Creation of SNMP Users

Step 1. Log in to the web configuration utility and choose SNMP > Users. The Users page opens. A SNMP user can be created only if the SNMP engine ID and the SNMP group are configured on the switch. 

Step 2. Click Add to create a new SNMP user. The Add User window appears:

Step 3. Enter the desired name of the SNMP user in the User Name field.

Step 4. Click the desired radio button in the Engine ID field that specifies the SNMP entity to which the SNMP user is connected. This denotes the IP address associated with the Engine ID.

• Local — Denotes that the user is connected to the local switch.

• Remote IP Address — Denotes that the user is connected to an SNMP entity other than the local switch. Choose a remote IP address from the adjacent drop-down list. These Remote IP address are the IP address configured in SMNP Engine ID.

Note: When the local SNMP Engine ID is changed or removed, it deletes the SNMPv3 User Database. In order for the inform messages and request information to be received, both the local and the remote user must be defined.

Step 5. Choose the name of the SNMP group to which the SNMP user belongs from the Group Name drop-down list.

Step 6. Click the radio button that corresponds to the desired authentication method for the SNMP user in the Authentication Method field. The available authentication methods vary based on the Group Name assigned. If authentication is not required by the group, no authentication can be assigned to the group.

• None — Denotes no user authentication is used.

• MD5 Password — A password entered by the user is encrypted with MD5. MD5 is a cryptographic hash function which has a 128-bit hash value and is commonly used for data integrity. 

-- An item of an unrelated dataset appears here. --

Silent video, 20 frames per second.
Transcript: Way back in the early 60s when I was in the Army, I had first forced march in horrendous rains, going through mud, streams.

• SHA Password — A password entered by the user is encrypted with the SHA (Secure Hash Algorithm) authentication method. Hash functions are used to convert an input of arbitrary size to an output of fixed size. SHA produces a 160-bit hash value.

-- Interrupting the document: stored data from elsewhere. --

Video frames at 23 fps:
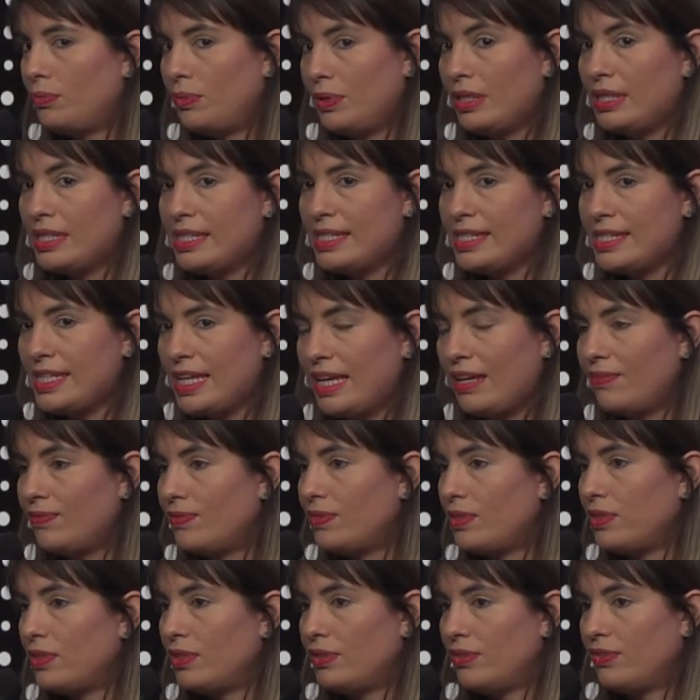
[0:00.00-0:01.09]

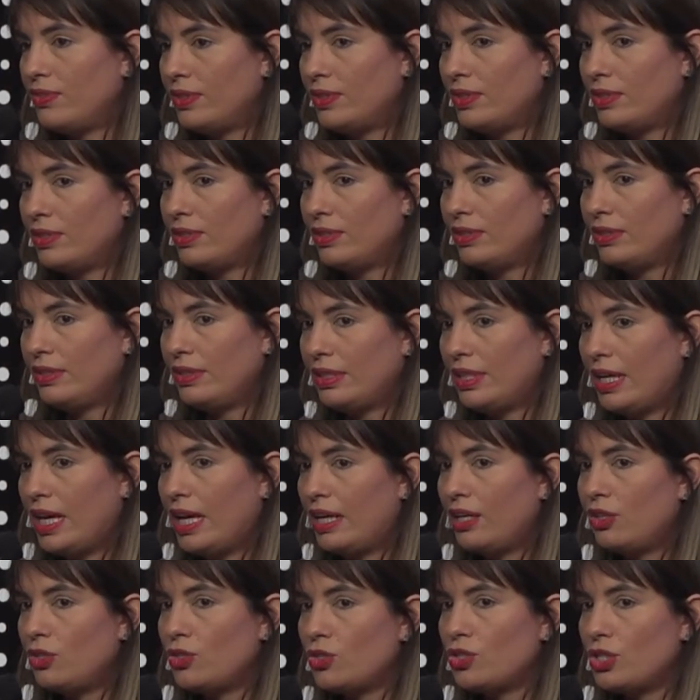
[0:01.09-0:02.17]
saved the
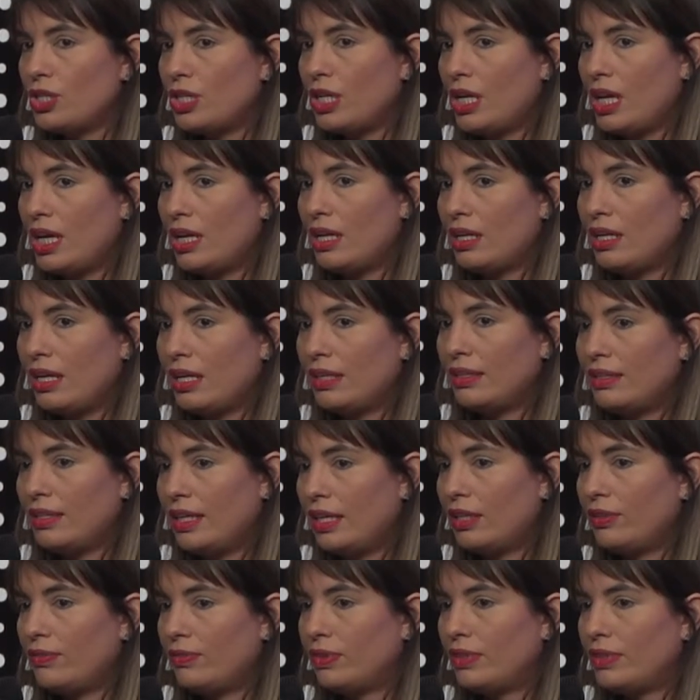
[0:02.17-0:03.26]
energy, and at the
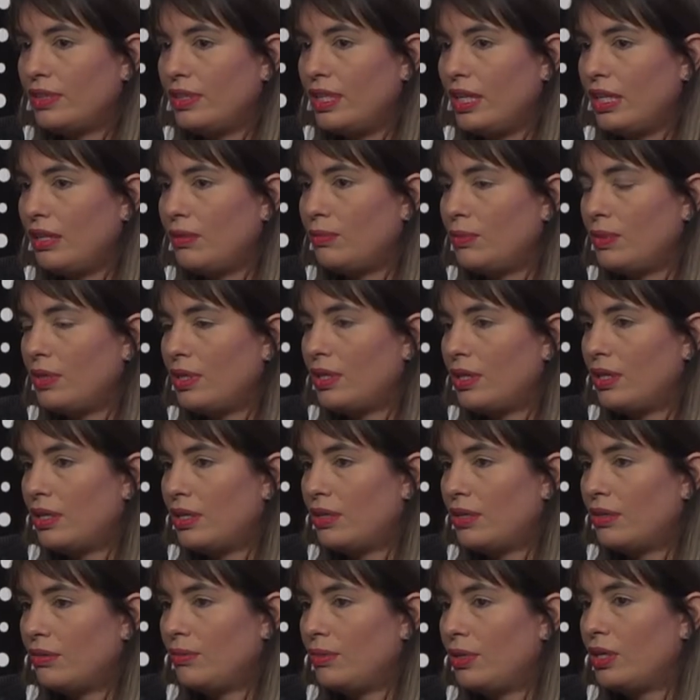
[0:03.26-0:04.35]
end of the day we
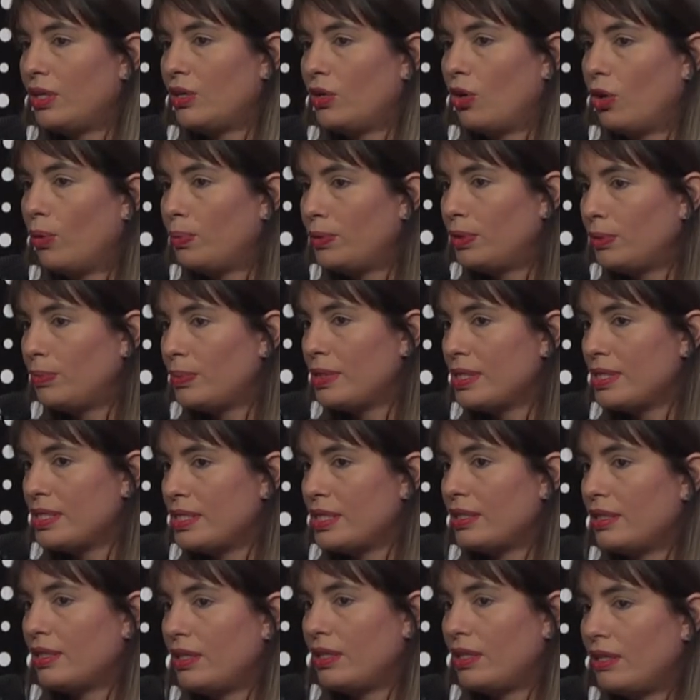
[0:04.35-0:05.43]
are
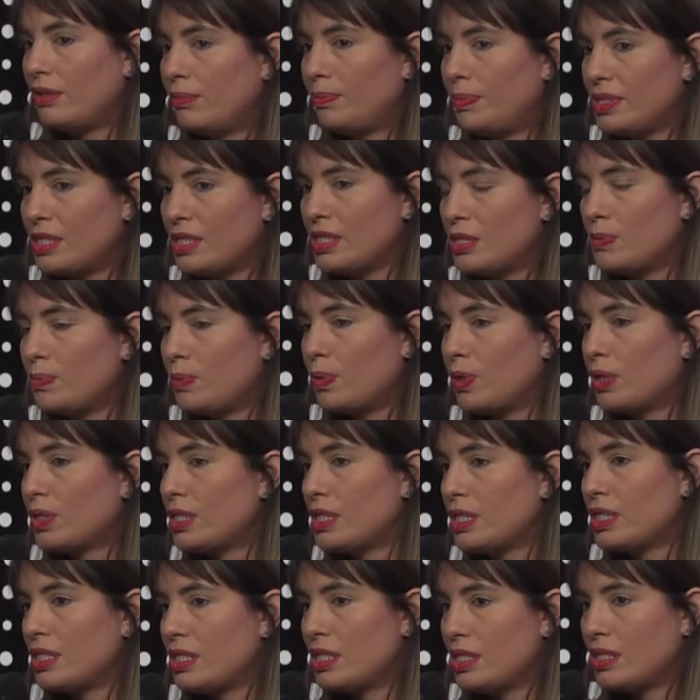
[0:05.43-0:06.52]
optimizing their business
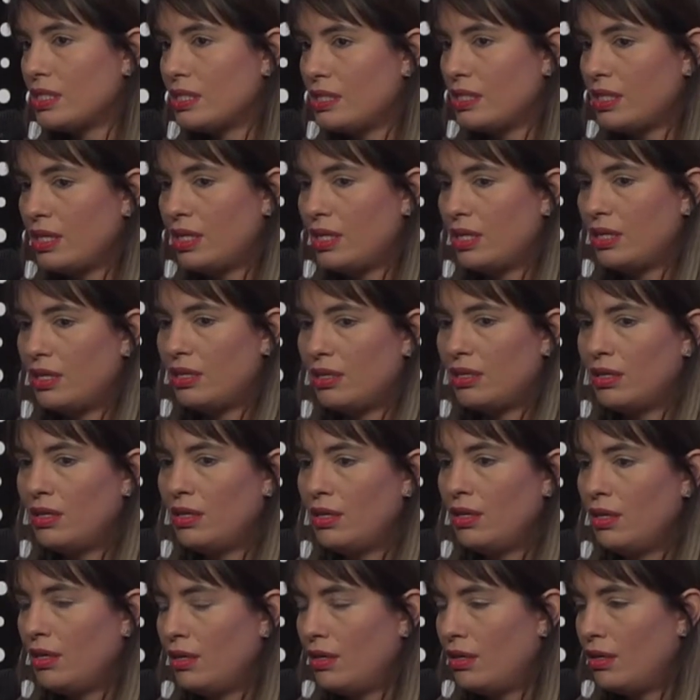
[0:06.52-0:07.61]
processes, their
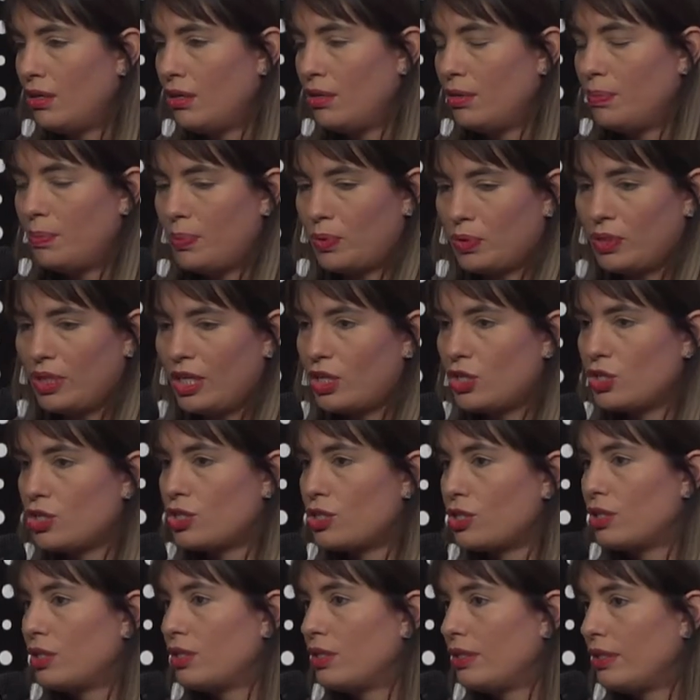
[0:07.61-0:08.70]

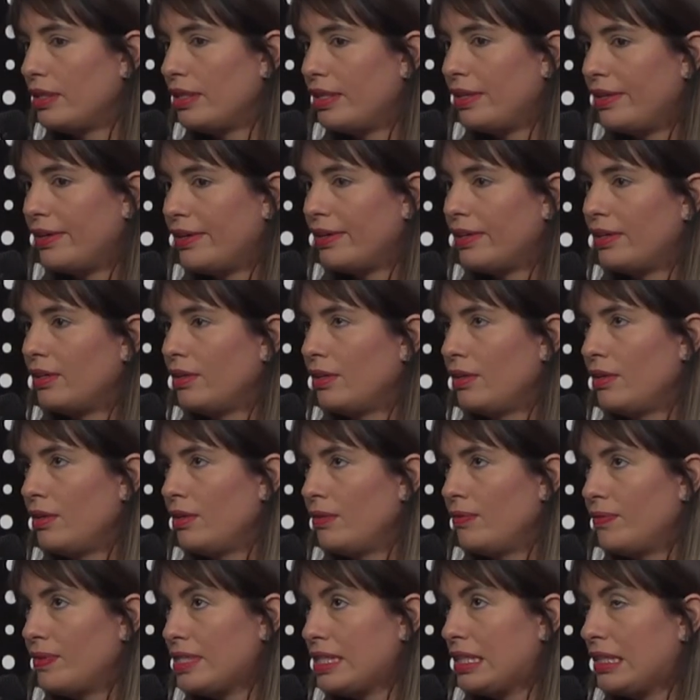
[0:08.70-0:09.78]
production, their
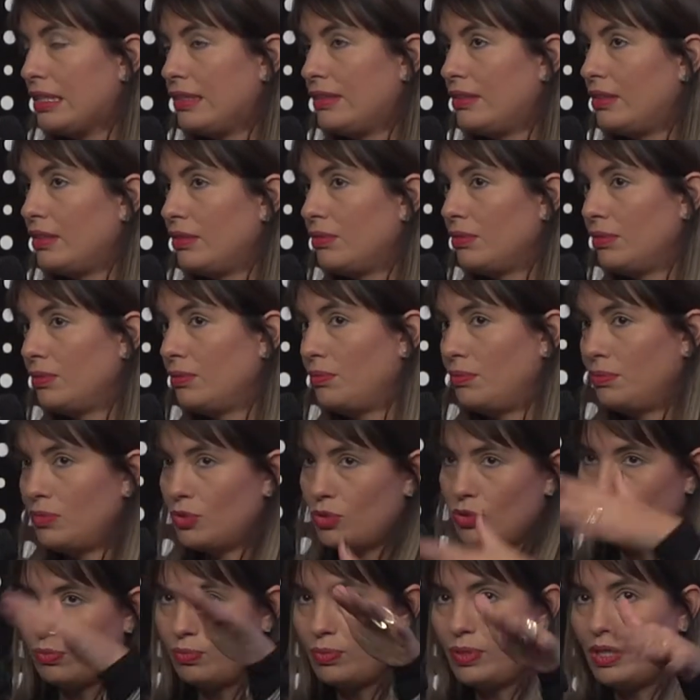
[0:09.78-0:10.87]
facility.
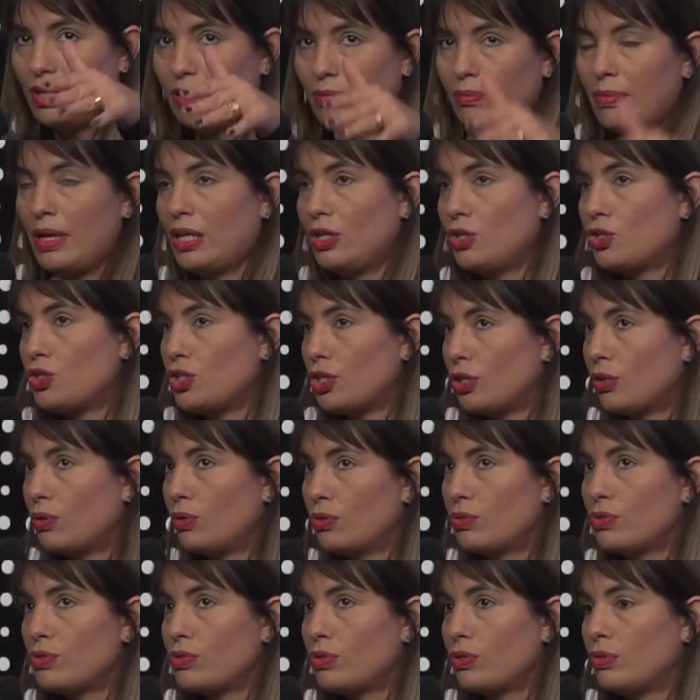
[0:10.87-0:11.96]
So we are managing
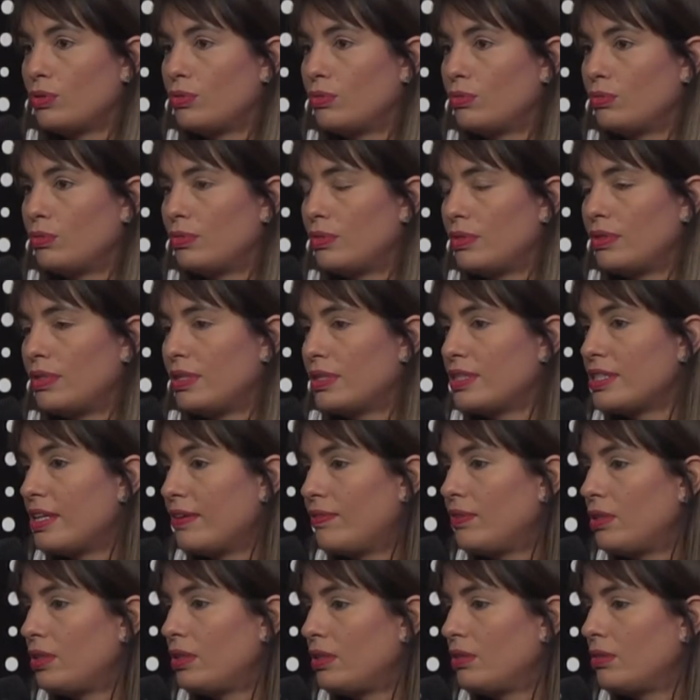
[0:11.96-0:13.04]
also, there are
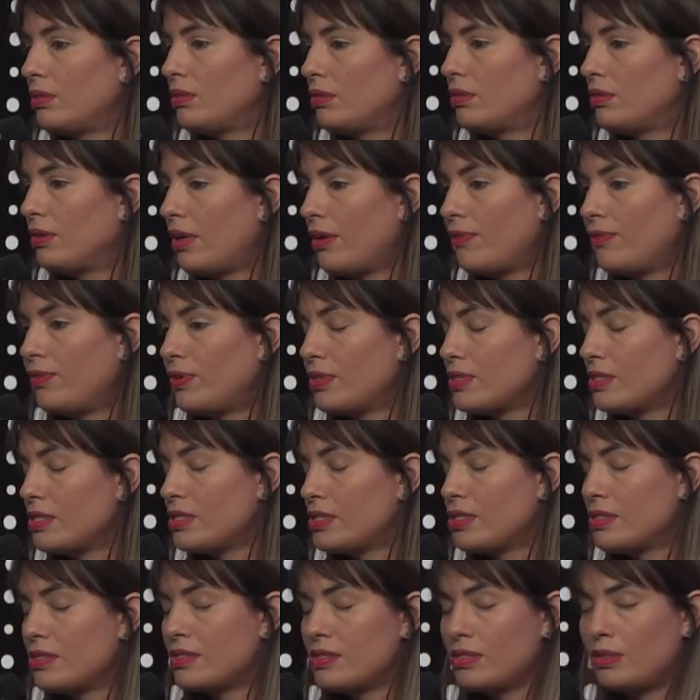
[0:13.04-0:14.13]
several
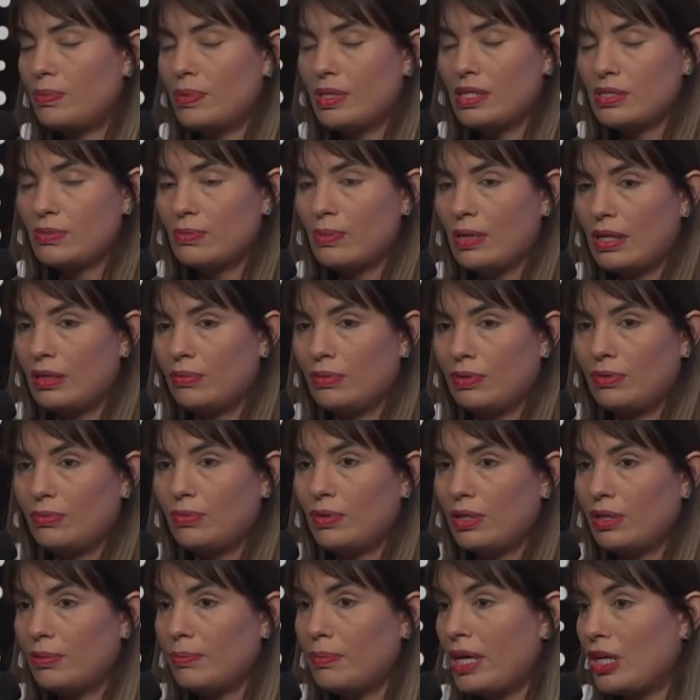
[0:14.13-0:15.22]
references in Serbia as well where
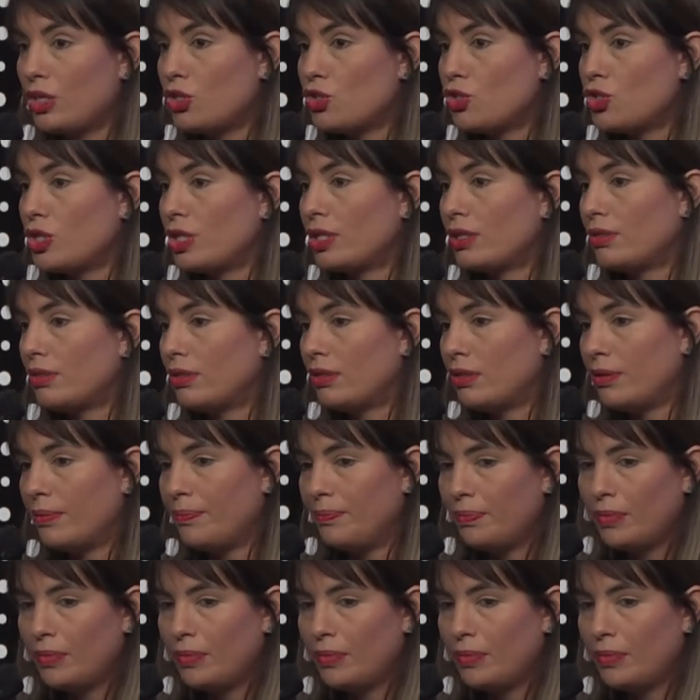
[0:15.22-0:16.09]
we are managing the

Step 7. If an authentication method was clicked, click the radio button for the desired method in which the password needs to be entered and enter the authentication password in the Authentication Password field. The entered password can be in a Plaintext form or Encrypted form. Local user passwords are compared and matched with a local database.

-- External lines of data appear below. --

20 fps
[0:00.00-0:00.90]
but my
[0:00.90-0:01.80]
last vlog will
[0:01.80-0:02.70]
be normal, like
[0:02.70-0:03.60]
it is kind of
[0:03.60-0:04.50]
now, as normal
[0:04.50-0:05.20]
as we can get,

Step 8. Click the radio button for the desired privacy method from the options in the Privacy Method field.

• None — Privacy password is not encrypted.

• DES — Privacy password is encrypted with the Data Encryption Standard. It is a standard which takes a 64 bit input value and uses a 56-bit key for encryption and decryption of the messages. It is a symmetric encryption algorithm where the sender and the receiver use the same key.

Note: Privacy Methods can be configured only for groups with Authentication and Privacy configured. Refer to article Simple Network Management Protocol (SNMP) Group Configuration on ESW2-350G Switches.

Step 9. If the privacy method is chosen as DES, click the radio button for the desired method in which the password needs to be entered, and enter the privacy password which can be in a Plaintext form or Encrypted form in the Privacy Password field. Local user passwords are compared to a local database and can contain up to 32 ASCII characters.

Note: The set password is displayed in the Encrypted form by default. In order to change it to Plaintext form click Display Sensitive Data As Plaintext. A warning window appears. Click OK and the password is displayed in Plaintext form.

Step 10. Click Apply to apply the settings. The user is added to the User Table. 

Modify SNMP Users

Step 1. Log in to the web configuration utility and choose SNMP > Users. The Users page opens.

Step 2. Choose the desired user and click Edit to edit a user. The Edit User window appears:

Step 3. Edit the configuration which needs to be edited. 

Step 4. Click Apply. The settings are applied.

Step 5. (Optional) In order to delete the users from the User Table, check the respective check box and click Delete.